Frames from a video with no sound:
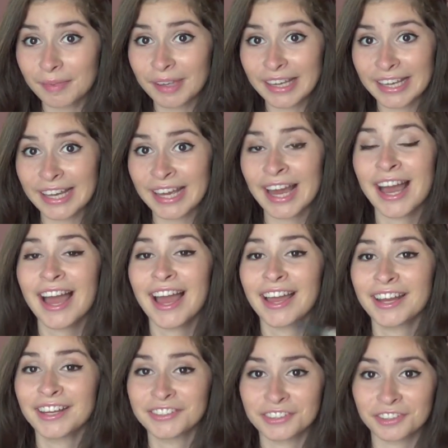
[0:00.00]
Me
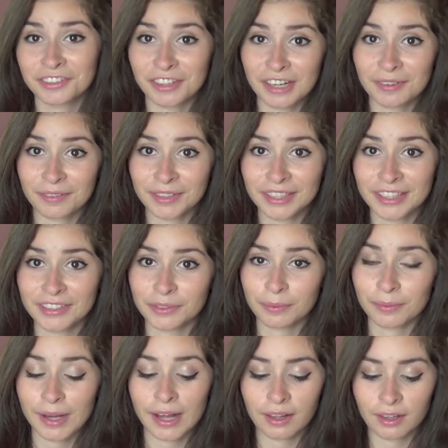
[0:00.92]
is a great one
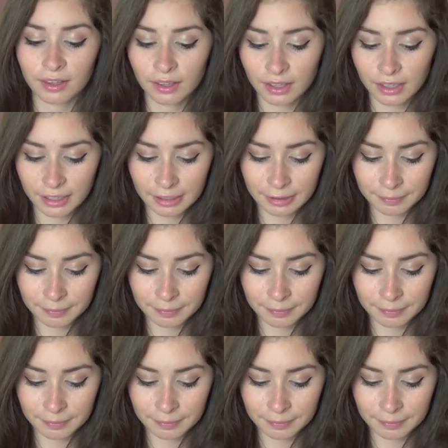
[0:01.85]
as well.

□ □ □ □ □

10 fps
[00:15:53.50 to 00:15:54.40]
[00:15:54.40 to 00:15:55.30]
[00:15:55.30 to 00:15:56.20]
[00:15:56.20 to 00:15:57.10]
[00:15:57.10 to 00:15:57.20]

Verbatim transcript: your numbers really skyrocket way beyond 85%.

□ □ □ □ □

#### WHAT YOU HAVE TO DO
Please copy, exactly and with nothing else, the lines above beginning at the line that has "[00:15:55.30 to 00:15:56.20]" and ending with the line that has "Verbatim transcript: your".

#### RESPONSE BOX
[00:15:55.30 to 00:15:56.20]
[00:15:56.20 to 00:15:57.10]
[00:15:57.10 to 00:15:57.20]

Verbatim transcript: your numbers really skyrocket way beyond 85%.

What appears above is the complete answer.